(PROBLEM DETAILS) Go through the listing and pick out each line with the word "talks" in it.

(MATERIAL SHOWN)
· · · ·

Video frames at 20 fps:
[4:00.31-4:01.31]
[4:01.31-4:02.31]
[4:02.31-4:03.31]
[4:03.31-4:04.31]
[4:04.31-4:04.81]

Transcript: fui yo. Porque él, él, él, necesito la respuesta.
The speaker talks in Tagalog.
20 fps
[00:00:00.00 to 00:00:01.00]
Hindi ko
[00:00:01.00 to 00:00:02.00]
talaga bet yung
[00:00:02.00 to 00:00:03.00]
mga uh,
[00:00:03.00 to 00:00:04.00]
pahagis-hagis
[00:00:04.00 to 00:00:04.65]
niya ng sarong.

· · · ·

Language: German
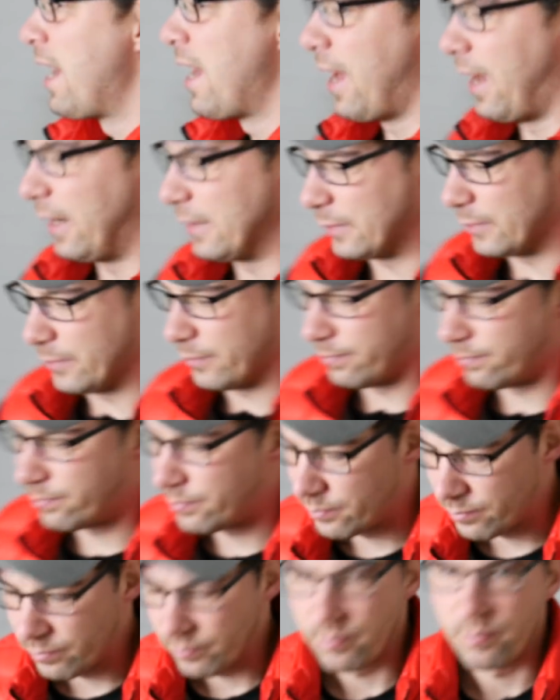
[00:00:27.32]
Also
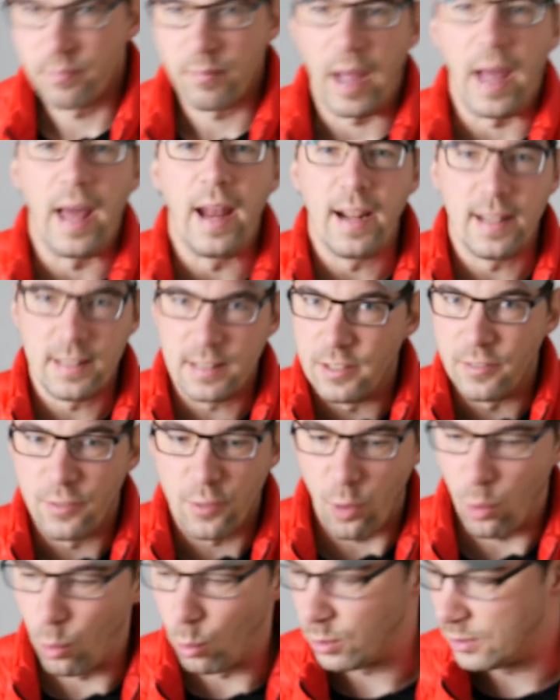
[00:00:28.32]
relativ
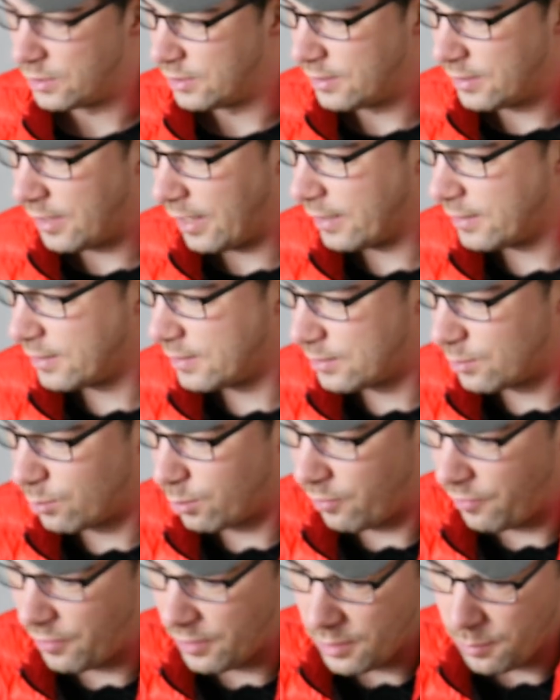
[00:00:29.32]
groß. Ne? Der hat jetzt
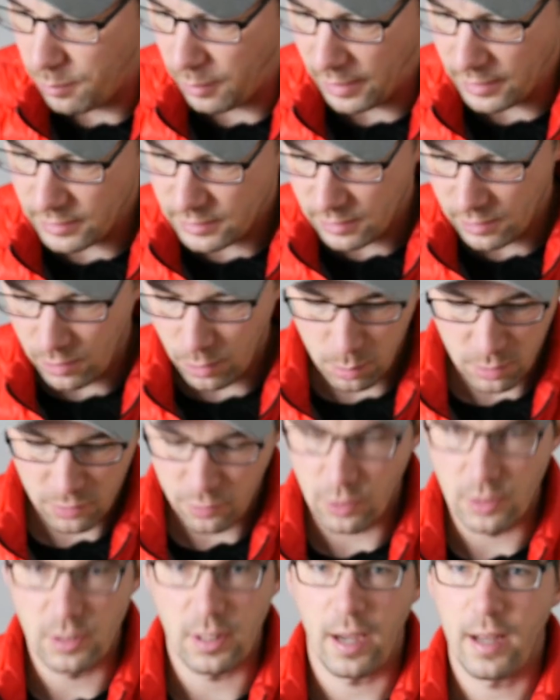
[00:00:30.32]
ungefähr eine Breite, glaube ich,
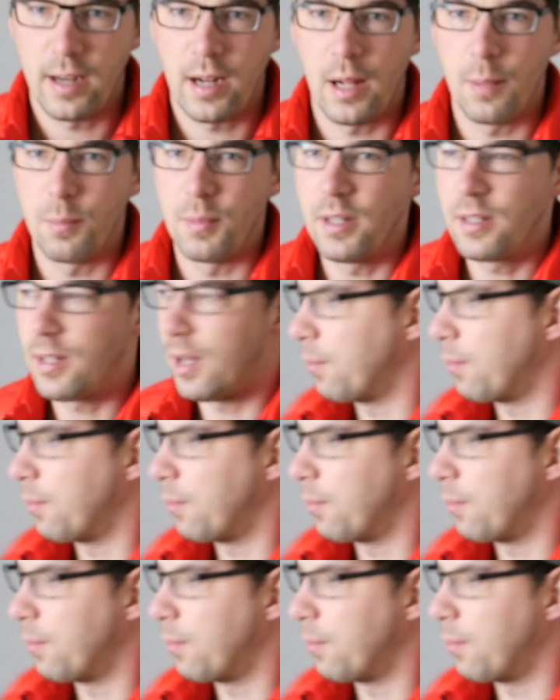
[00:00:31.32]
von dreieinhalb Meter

· · · ·

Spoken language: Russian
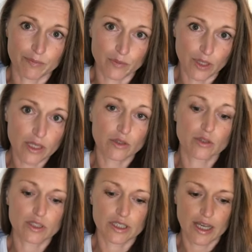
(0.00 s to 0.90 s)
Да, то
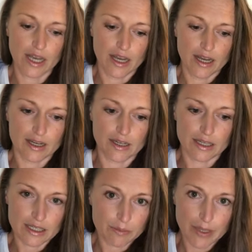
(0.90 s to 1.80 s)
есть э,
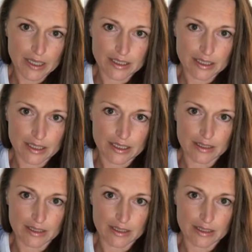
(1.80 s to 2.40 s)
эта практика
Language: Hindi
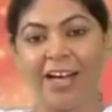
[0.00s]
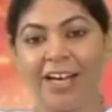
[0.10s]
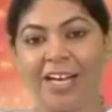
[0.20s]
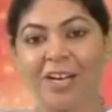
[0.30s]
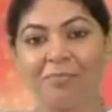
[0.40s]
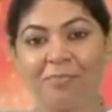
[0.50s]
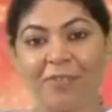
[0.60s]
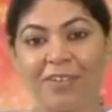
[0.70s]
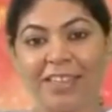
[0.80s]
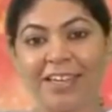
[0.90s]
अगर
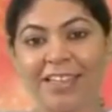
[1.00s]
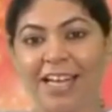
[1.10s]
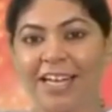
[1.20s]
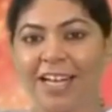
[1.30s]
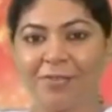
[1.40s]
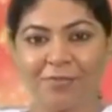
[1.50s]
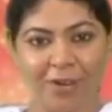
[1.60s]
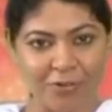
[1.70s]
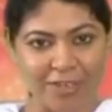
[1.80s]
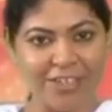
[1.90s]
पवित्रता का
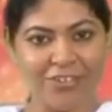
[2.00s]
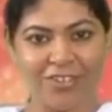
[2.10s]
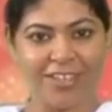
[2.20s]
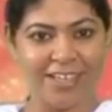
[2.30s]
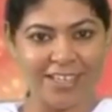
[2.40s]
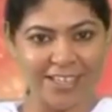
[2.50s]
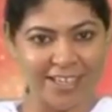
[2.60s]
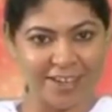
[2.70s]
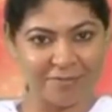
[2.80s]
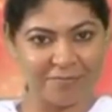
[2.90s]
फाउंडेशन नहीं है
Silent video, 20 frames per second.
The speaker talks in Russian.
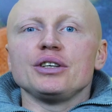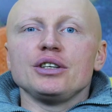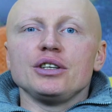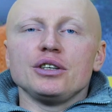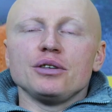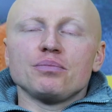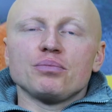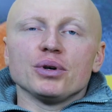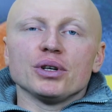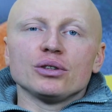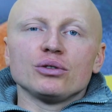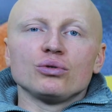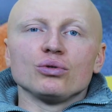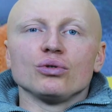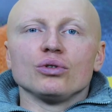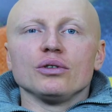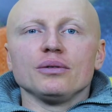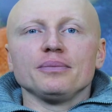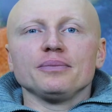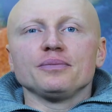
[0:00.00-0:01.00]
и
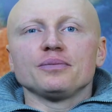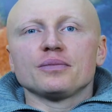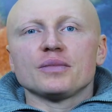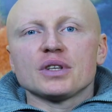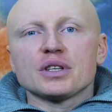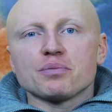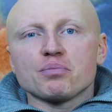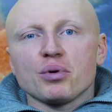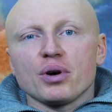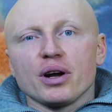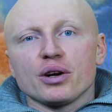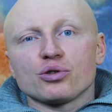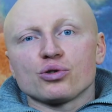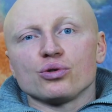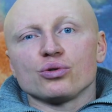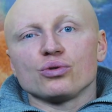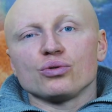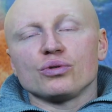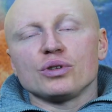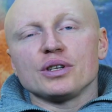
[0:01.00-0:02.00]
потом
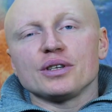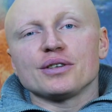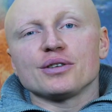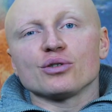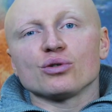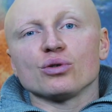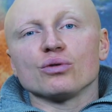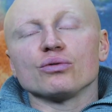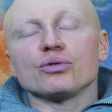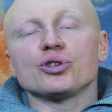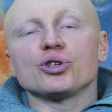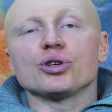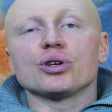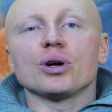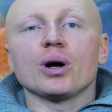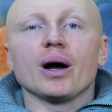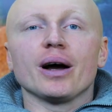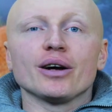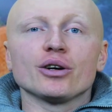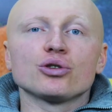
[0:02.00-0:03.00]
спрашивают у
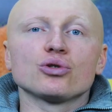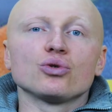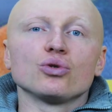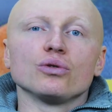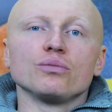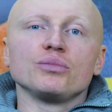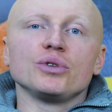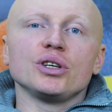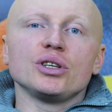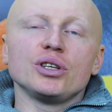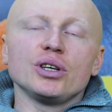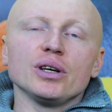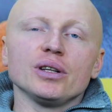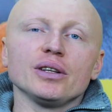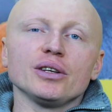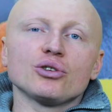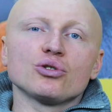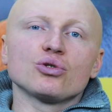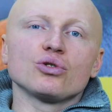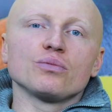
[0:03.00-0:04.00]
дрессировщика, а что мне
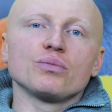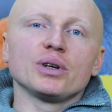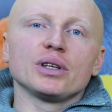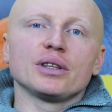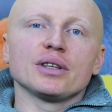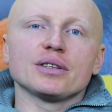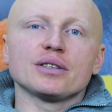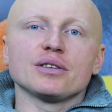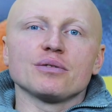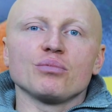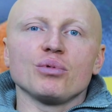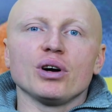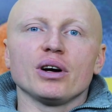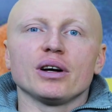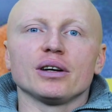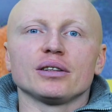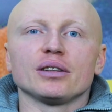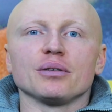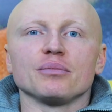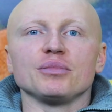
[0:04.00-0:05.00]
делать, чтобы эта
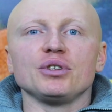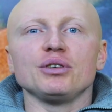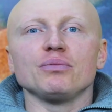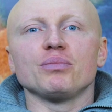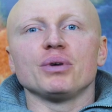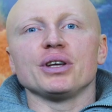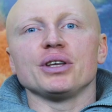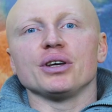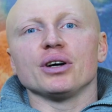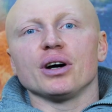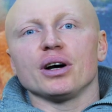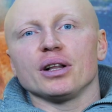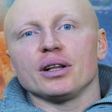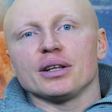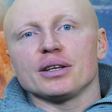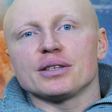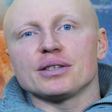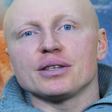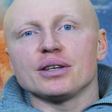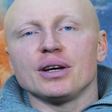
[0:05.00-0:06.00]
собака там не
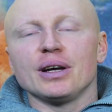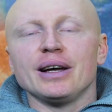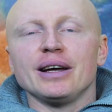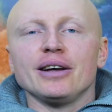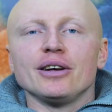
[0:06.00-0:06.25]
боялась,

· · · ·

(REPLY)
The speaker talks in Tagalog.
The speaker talks in Russian.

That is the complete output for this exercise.